Run(56)
This ain’t no stranger. But he’s sure looking at me like I’m one.
“Hey, Daddy.”
He looks like he don’t know me. Like he’s never seen me before in his life.
“It’s me, Daddy,” I say. I reach up and touch my hair. “I know. With it cut this short I probably look like a boy, right? But it’s me … It’s Bo.”
“Bo,” he says. “Bo … what’re you doing here?”
“I came to see you.” Despite all the bad that’s happened tonight, I can’t help smiling. “God, I’ve sure missed you. Can I come in?”
“Uh—well, you see …”
“Wayne? Who’s out there?” It’s a woman’s voice, coming from inside the house.
“Nobody!” Daddy yells, and I try not to take it personal. “Listen, Bo—”
But I guess the woman didn’t like Daddy’s answer, because now she’s standing behind him, looking over his shoulder at me. She’s tall—taller than him—and with peroxide-blond hair. Except for the roots, which look about as dark as Agnes’s hair. Her eyes are dark, too, and right now, they’re narrowed. And even if her sight is as bad as Agnes’s, there ain’t no way she’s gonna miss the resemblance between Daddy and me.
“Nobody, huh?” she says.
Daddy looks scared. “Vera, this … this is Bo.”
“Hi,” I say. “Nice to meet you.”
But Vera don’t look like she feels the same. “Bo?” She says it like a question and an accusation rolled up in one. And even though she’s looking at Daddy now, he don’t look back.
“How’d you get here?” he asks me. “And where’s your mama?”
“It’s a real long story,” I tell him. “But that’s why I’m here, actually.” And then, because I’m still out on the porch, I ask one more time, “Can I come in?”
Vera looks like she wants to say no, but Daddy steps aside and lets me walk through the door, into the living room. There’s an old beige sofa sitting against the wall, facing a little box TV. There are kids’ toys all over the floor, too. Blocks and toy soldiers and even a teddy bear missing an eye.
“I’d better go check on Brent,” Vera says. “Make sure the knocking didn’t wake him up.”
When she’s gone, I turn to Daddy. “Who’s Brent?”
“Our son.”
“I got a little brother?” I ask.
He don’t answer. Just jumps right back into his questions. “What’s going on, Bo?”

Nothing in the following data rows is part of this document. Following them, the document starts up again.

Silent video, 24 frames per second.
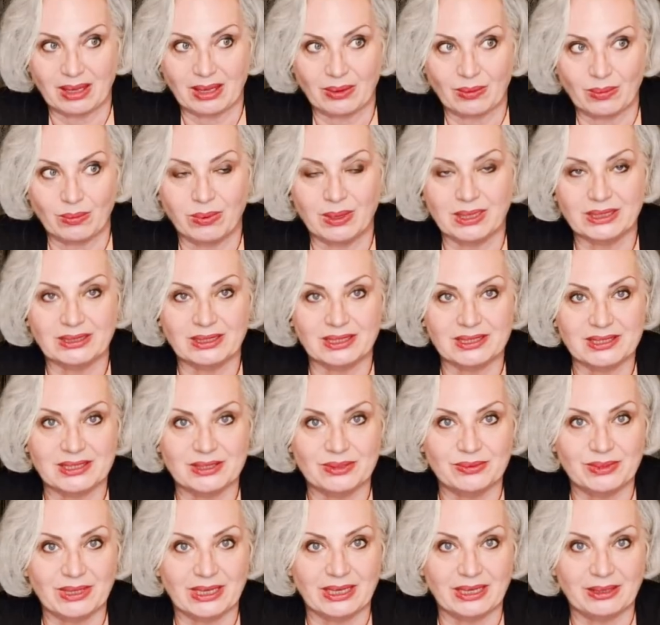what does
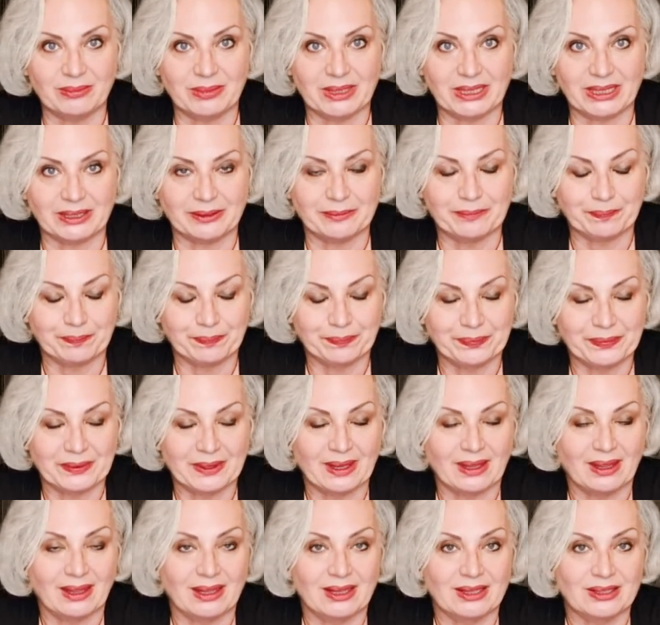it really mean?
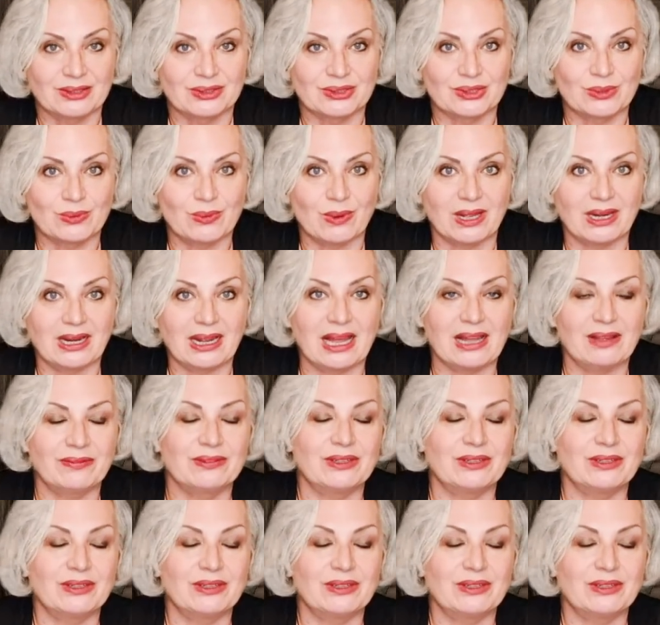So one have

“Right.” I sit down on the couch. “Things have been real rough with Mama lately. She’s been using a lot, and a few days ago—”
“Are you here asking for money?”
“What? No,” I say. “Nothing like that.”
“Then why are you here?”
“Because … you’re my dad,” I say. “And right now I ain’t got nowhere else to go, so …”
He blinks at me, like he’s still confused. Just then, Vera comes back around the corner. And the crease between her eyes says she’s disappointed I ain’t left yet. Which makes my next words even harder. So I keep my eyes on Daddy.
He used to rock me to sleep in his grandma’s old rocking chair. Used to sing me Hank Williams songs when I was crying. Used to let me sit on his lap and watch the NASCAR race with him while he drank a beer. He’s my daddy. And no matter what this woman thinks of me, I’m his baby girl. His family.
So I take a deep breath and spit it out.
“Well … I was sorta hoping I could live here. With you.”
It wasn’t long before the days started getting hot and the humidity made us all miserable. Farmers’ kids stopped coming to school, pulled out by their parents to work in the tobacco fields. Summer was here, and we’d all be done with classes in a couple weeks. Then there were two and a half months of long, slow summer days to get through.
It got too hot to stay inside—Daddy refused to turn on the air conditioner until June to save money—so Bo and I started spending our afternoons in my backyard. We’d get off the bus at the church and head to my house. By the time we each poured ourselves a glass of sweet tea to cool down from the walk, Utah would be waiting outside for us, lying right by the back door. The first day she showed up, I nearly tripped over her. The second day, too, actually. But after a week or so, I just expected to find her there.
There wasn’t much to do outside besides get a sunburn, so Bo started bringing the book I bought her and making good on that promise to read some of the poems to me.
“ ‘Hoodwink’d with faery fancy, all amort, save to St. Agnes and her lambs unshorn …’ ”
Her voice curled around Keats’s words, so slow and soft that I nearly drifted off. We were stretched out beneath Mama’s dogwood tree, the only good shady spot in the yard. I was on my back, arms tucked behind my head. Bo was next to me, propped on her side as she read the long poem. Somewhere near my feet, I could hear Utah panting.
“What’re we gonna do this summer?” I asked once she’d finished reading.
“What do you mean?” She was flipping through the book again, looking for another poem, one we hadn’t read together yet.